Melinoë is an Angel, a Caerus assassin. She has been outfitted with machine parts, enhanced to become the perfect weapon, and altered aesthetically to look exactly how they want. She was made to be remorseless, but the last time she was sent out to kill a Lamb something went wrong. The memory stuck and no amount of Caerus' Wipes could erase it. The sound of the rain, the feeling of water on her skin, all of it brings her back to that moment. The one she cannot forget. But this Gauntlet will be different, this Gauntlet she will prove herself, she won't falter and then she won't be made empty of who she is. She won't be decommissioned.

Melinoë is the hunter and Inesa is the hunted. Caerus want the audience to believe Inesa has a chance. Melinoë knows she must perform well. All Inesa wants is to survive. But there are more things out there in the wild than just the two of them. There is pain and grief, there is endless fear, but there is also hope.

He said that Caerus has created the conditions that allow some organisms to thrive and others to die. That we're land animals in a drowning world and they're sea creatures. But if the lakes and the rivers dried up and the sea level fell, we would survive, and they would die.

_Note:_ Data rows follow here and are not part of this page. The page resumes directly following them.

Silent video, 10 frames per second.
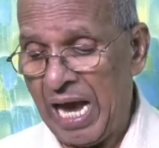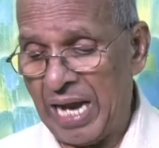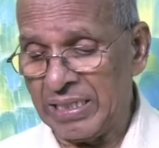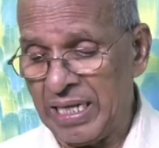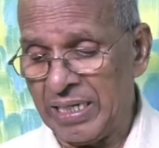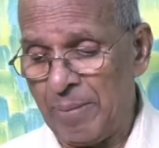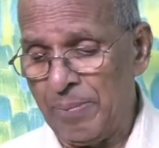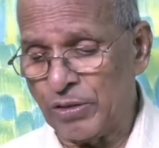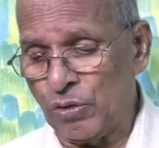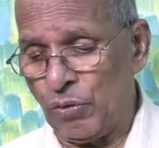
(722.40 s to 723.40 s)
And then
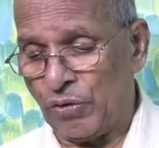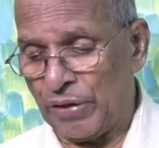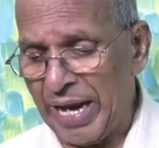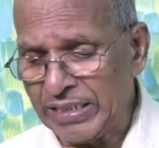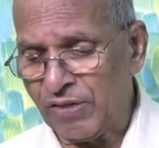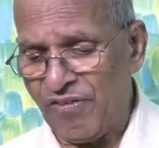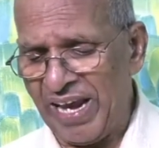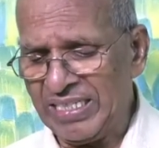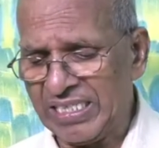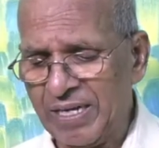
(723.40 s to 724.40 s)
number two, great
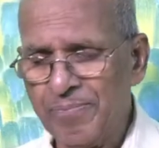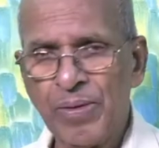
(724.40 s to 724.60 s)
faith,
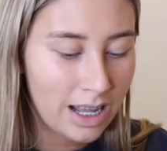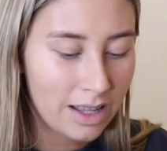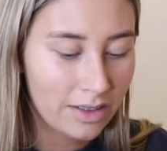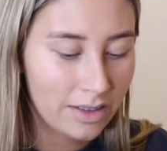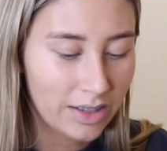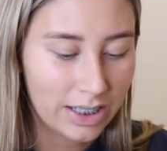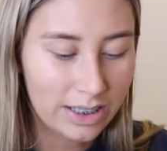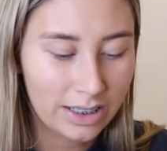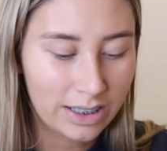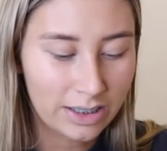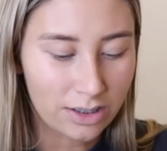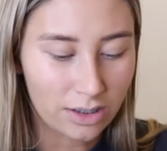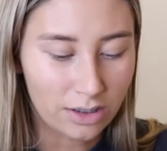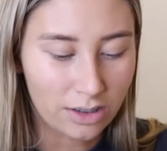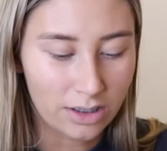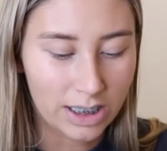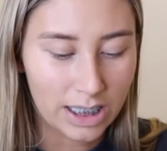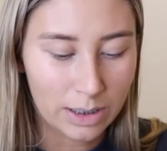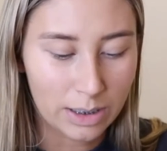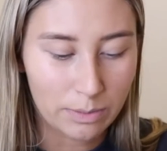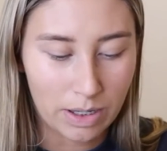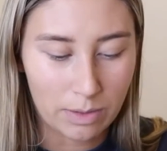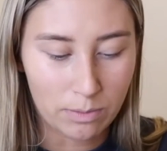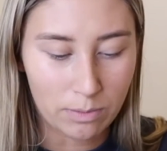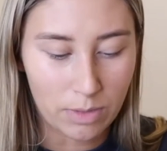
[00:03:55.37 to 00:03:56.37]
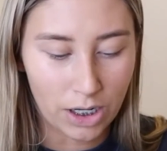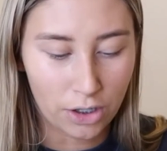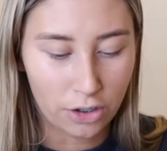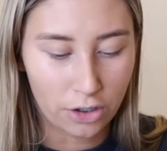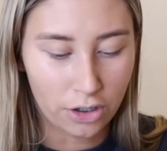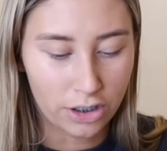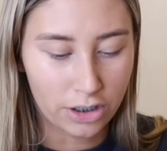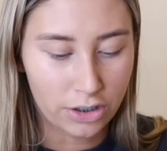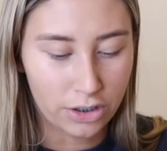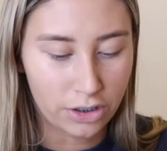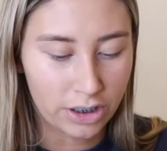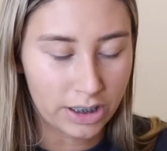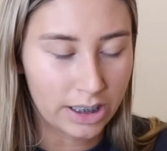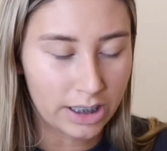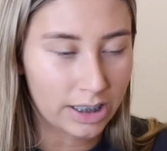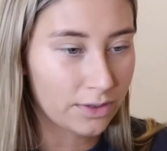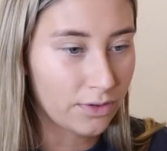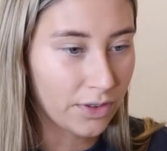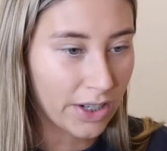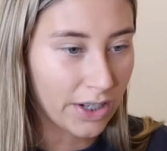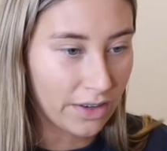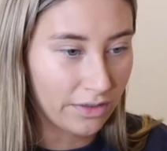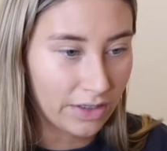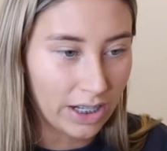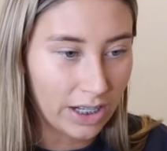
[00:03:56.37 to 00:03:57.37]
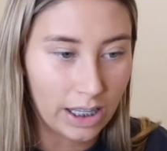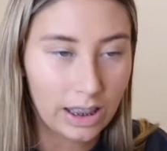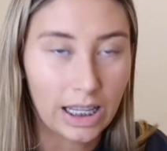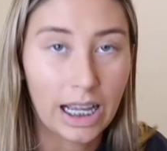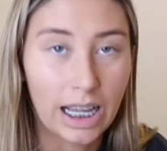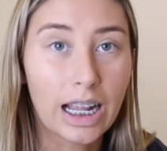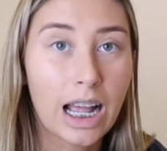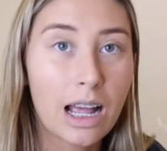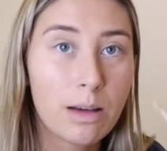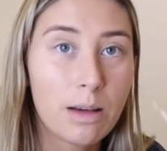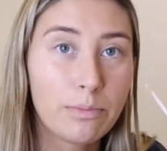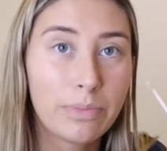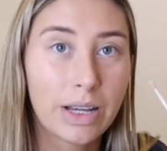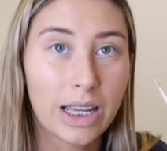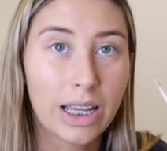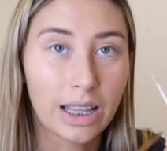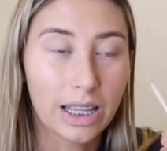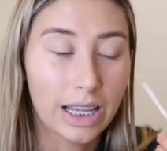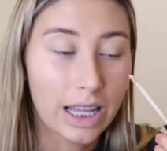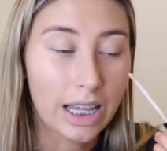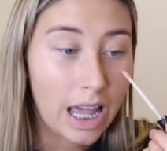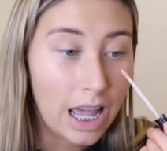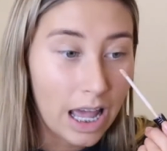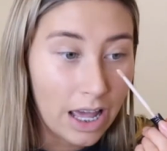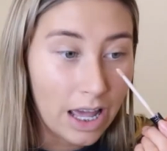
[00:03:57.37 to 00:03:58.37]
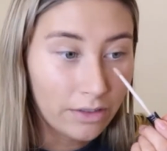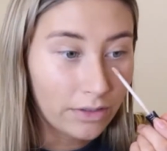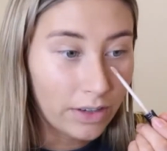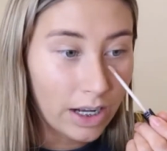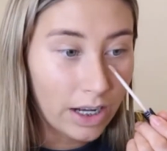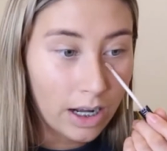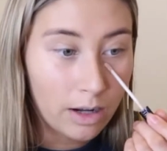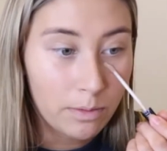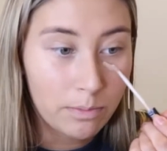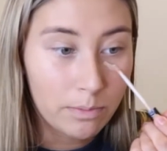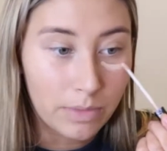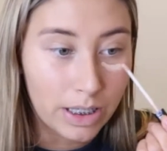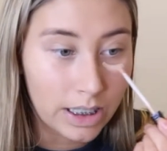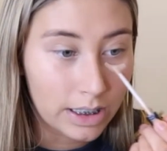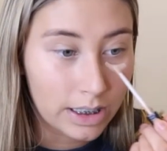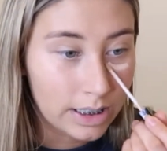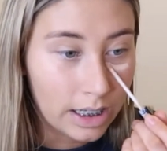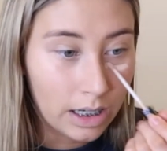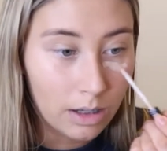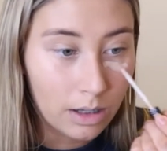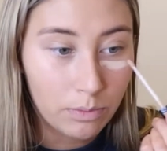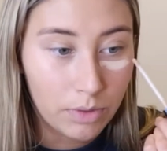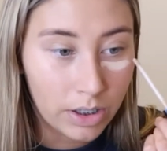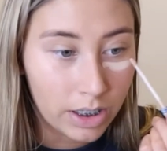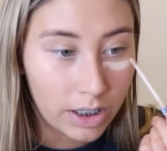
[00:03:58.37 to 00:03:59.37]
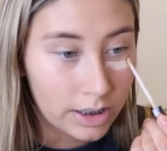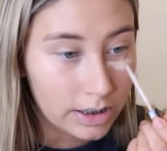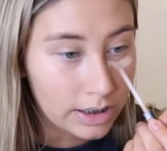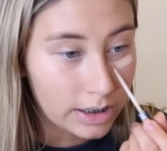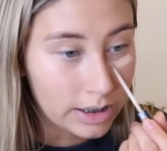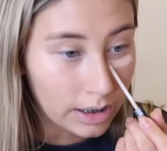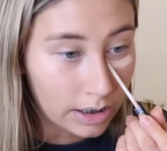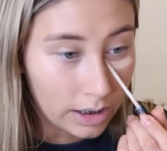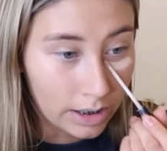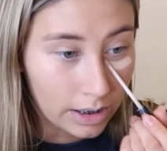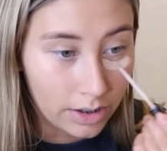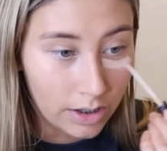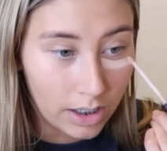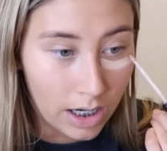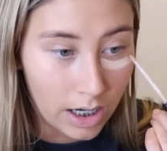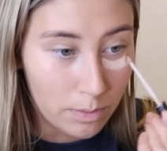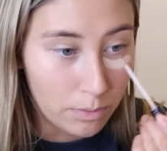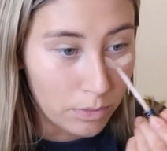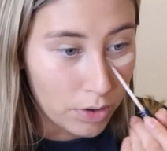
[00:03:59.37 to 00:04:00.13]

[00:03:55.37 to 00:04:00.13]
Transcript: This has honestly been my go-to since forever. Like I barely ever mix up the concealer that I'm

I adored learning everything about this world, it holds so many amazing concepts and ideas. I loved every morsel of worldbuilding we were fed, I only wished we could've seen more of it. Because of this personal preference, the beginning of the book was my favourite part as I wanted to do nothing but soak in all the different elements of this society and this dilapidating world. It was so well constructed and I hope we get to see more of it in another book, if possible!
I enjoyed watching the character's relationships as they developed, although I think I needed more time to grow properly attached to them and to the romance.

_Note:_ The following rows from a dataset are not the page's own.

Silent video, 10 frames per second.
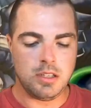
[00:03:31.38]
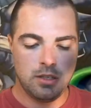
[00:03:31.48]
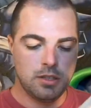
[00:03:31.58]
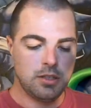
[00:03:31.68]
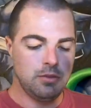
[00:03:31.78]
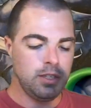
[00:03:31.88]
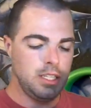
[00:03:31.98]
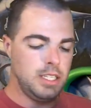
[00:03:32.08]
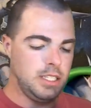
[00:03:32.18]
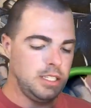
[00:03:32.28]
So we
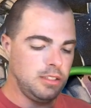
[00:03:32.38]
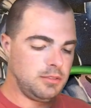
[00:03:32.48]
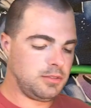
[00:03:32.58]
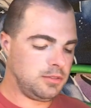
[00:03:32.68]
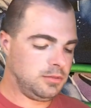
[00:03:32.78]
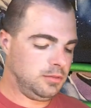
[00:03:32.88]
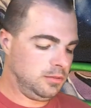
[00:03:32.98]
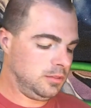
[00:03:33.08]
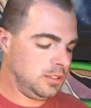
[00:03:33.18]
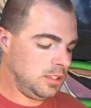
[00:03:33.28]
have
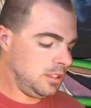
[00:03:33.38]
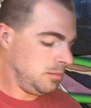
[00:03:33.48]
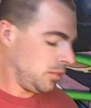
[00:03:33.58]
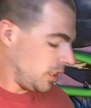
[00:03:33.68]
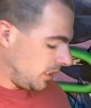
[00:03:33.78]
a pretty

The ending is another matter. (Don't worry, no spoilers!) I'm very conflicted about how I feel about the ending and I think it might make for some quite polarising opinions. I'm at once a little underwhelmed, as I think it's a tad anticlimactic, yet I also understand the messaging behind it and entirely adore what it's trying to say.
I think it is an important thing to remember that change does not happen all at once and that even small revolutions mean something. Change is difficult and it is slow, but it is worth fighting for, over and over again. It does not take only one spark to rewrite the world as we know it, not in actuality. It starts with the smallest of revolutions, inside one person and then another. It grows and it shifts and it builds until those sparks become a flame, until each individual has felt those embers and has let it change them. There is no easy, utopian solution to our dystopia. Change is difficult and maybe we won't change the world, but it is a place to start.

But I think individuals are capable of compassion. Actually, I know they are. And maybe that's all it takes—at least in the beginning. Just a few people who care. And that caring matters, even if it can't cool the earth or lower sea levels or turn back time to before a nuclear blast.

I think this is a very fresh and intriguing take on a subgenre that most will have experienced before. It is born of a love of fandom and of the dystopian genre, and I'm very happy to have read it. I immensely enjoyed it and I think that so many others will as well.

Thank you Del Rey for providing me with an arc in exchange for an honest review.

There would be no Gauntlet without an audience.